Something has happened to Rob. “Ella, come home, please. We need to talk to
you.” I hang up the phone. It looks like I don’t have a choice.
My foot hurts again with a twinge, an ouch and a
throb. I start to look for my bag of painkillers but they have gone. I
thought they were by the sofa. I look around but I cannot see them anywhere.

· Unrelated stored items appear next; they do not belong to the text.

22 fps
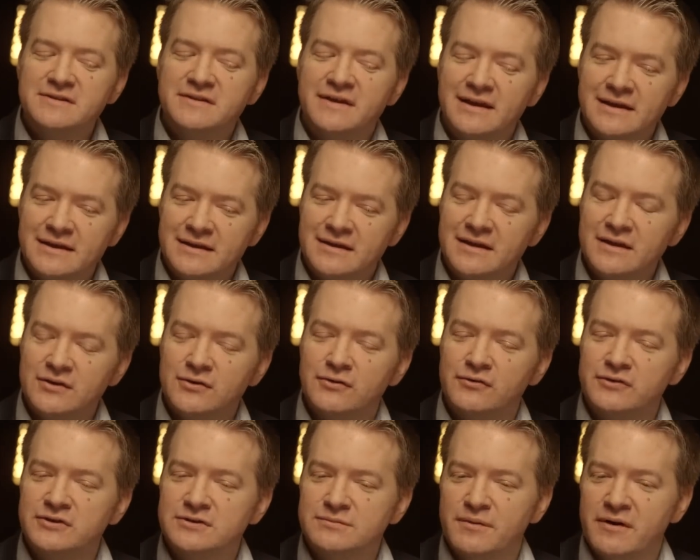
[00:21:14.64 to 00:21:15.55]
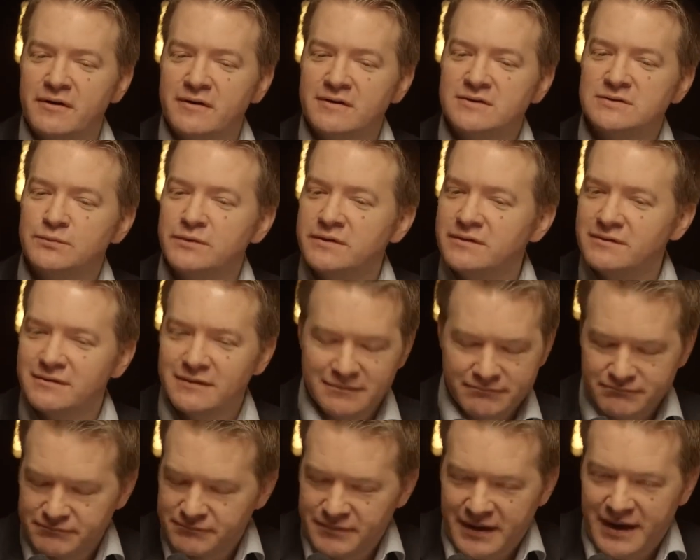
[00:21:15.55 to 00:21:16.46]
then in your experience with,
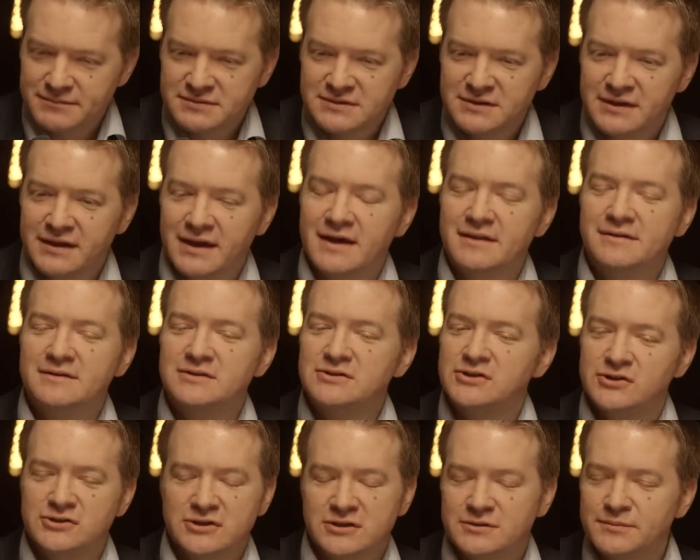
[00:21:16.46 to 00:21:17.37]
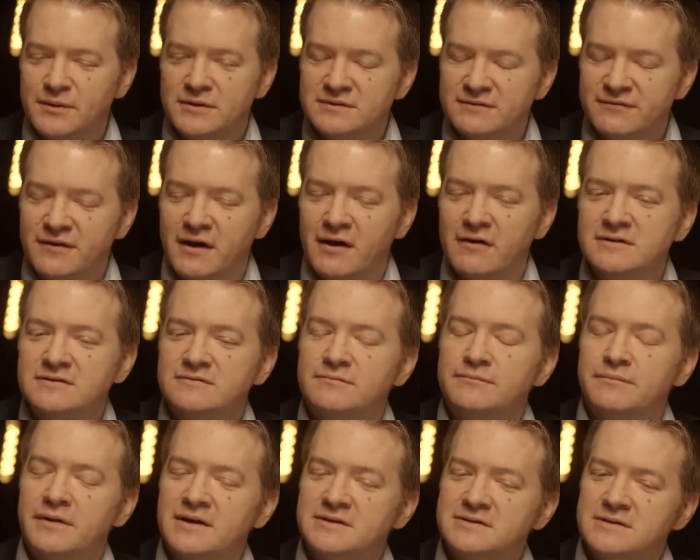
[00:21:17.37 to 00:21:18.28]
perhaps in the Catholic Church, I suppose it varies
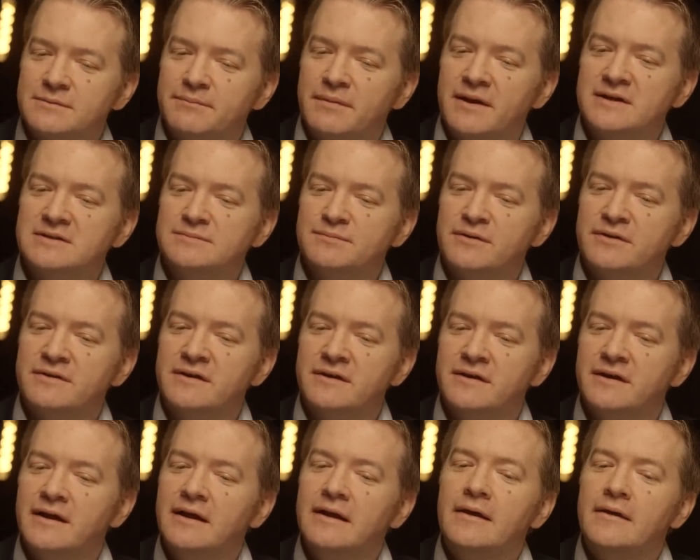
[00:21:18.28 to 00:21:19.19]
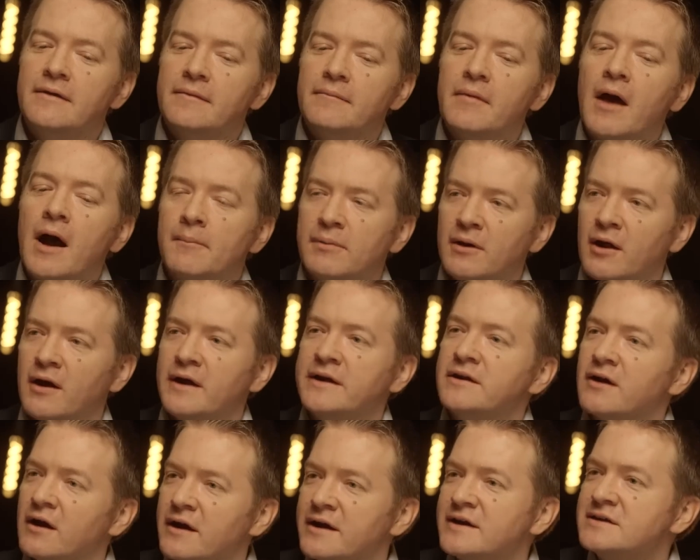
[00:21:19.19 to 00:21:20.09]
from place to place, but that a
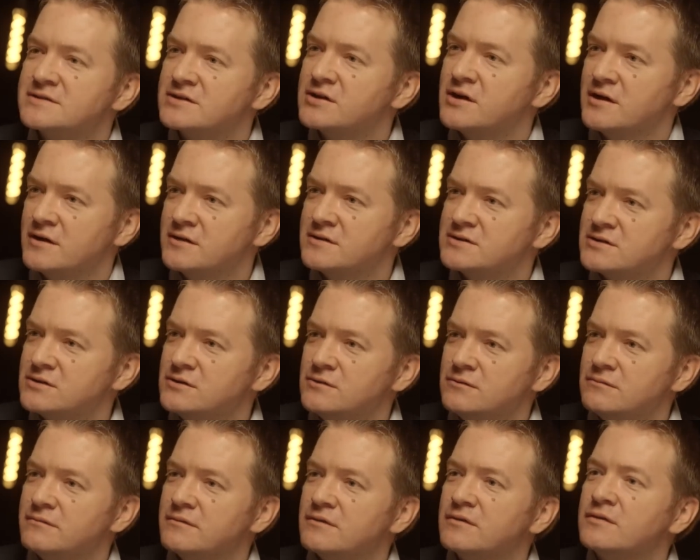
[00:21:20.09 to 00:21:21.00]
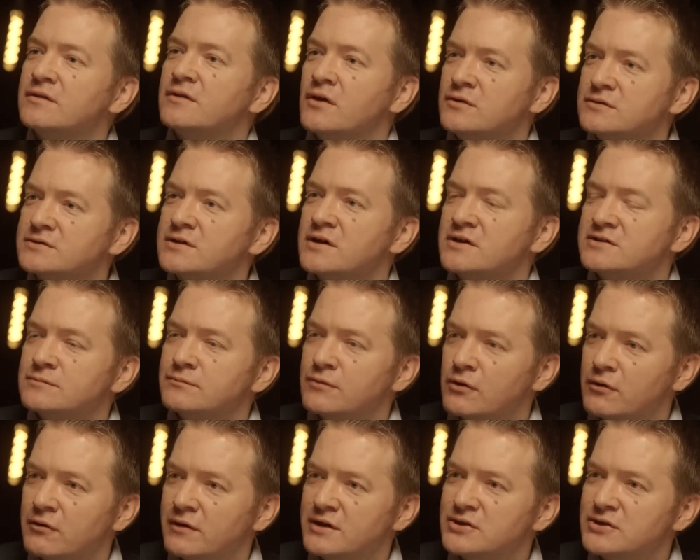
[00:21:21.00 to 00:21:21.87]
blind eye is turned to those kinds of moral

I look in cupboards, under cushions and even in the microwave, places where I
know they won’t be. My foot hurts more still and I get frustrated, hot and
angry. Then I think Rob has moved them. Oh God. He’s taken them, he’s gone
and taken an overdose with my painkillers. He’s gone and done himself in. That’s
why mum rang me. He is dead! It hurts all over now, inside and out. I feel like
I’ve been shot in the foot, put through a meat grinder, then sprinkled with
lemon juice and chilli powder. I’m burning up and will just have to make do
without my drugs bag. I find a box of Paracetamol in the drawer in the
kitchen. I take three with a full glass of warm tap water and say a prayer for
my liver. I start to dress slowly, carefully reassembling myself in the grubby
clothes I wore yesterday. I gently pull on my smelly trainers leaving the
laces untied making a mental note to put them in the washing machine soon. The
backs slide off my heels with every hop. I find my crutches lying on the floor
nearby. I pick them up, cold metal in hand, one by one, and summon all of my
strength from deep within. I have to do this. I go back to my phone to call a
cab. They know it’s me. I’m in no mood for small talk. I say, “Hurry it up,
yeah,” and then sit on the sofa and wait.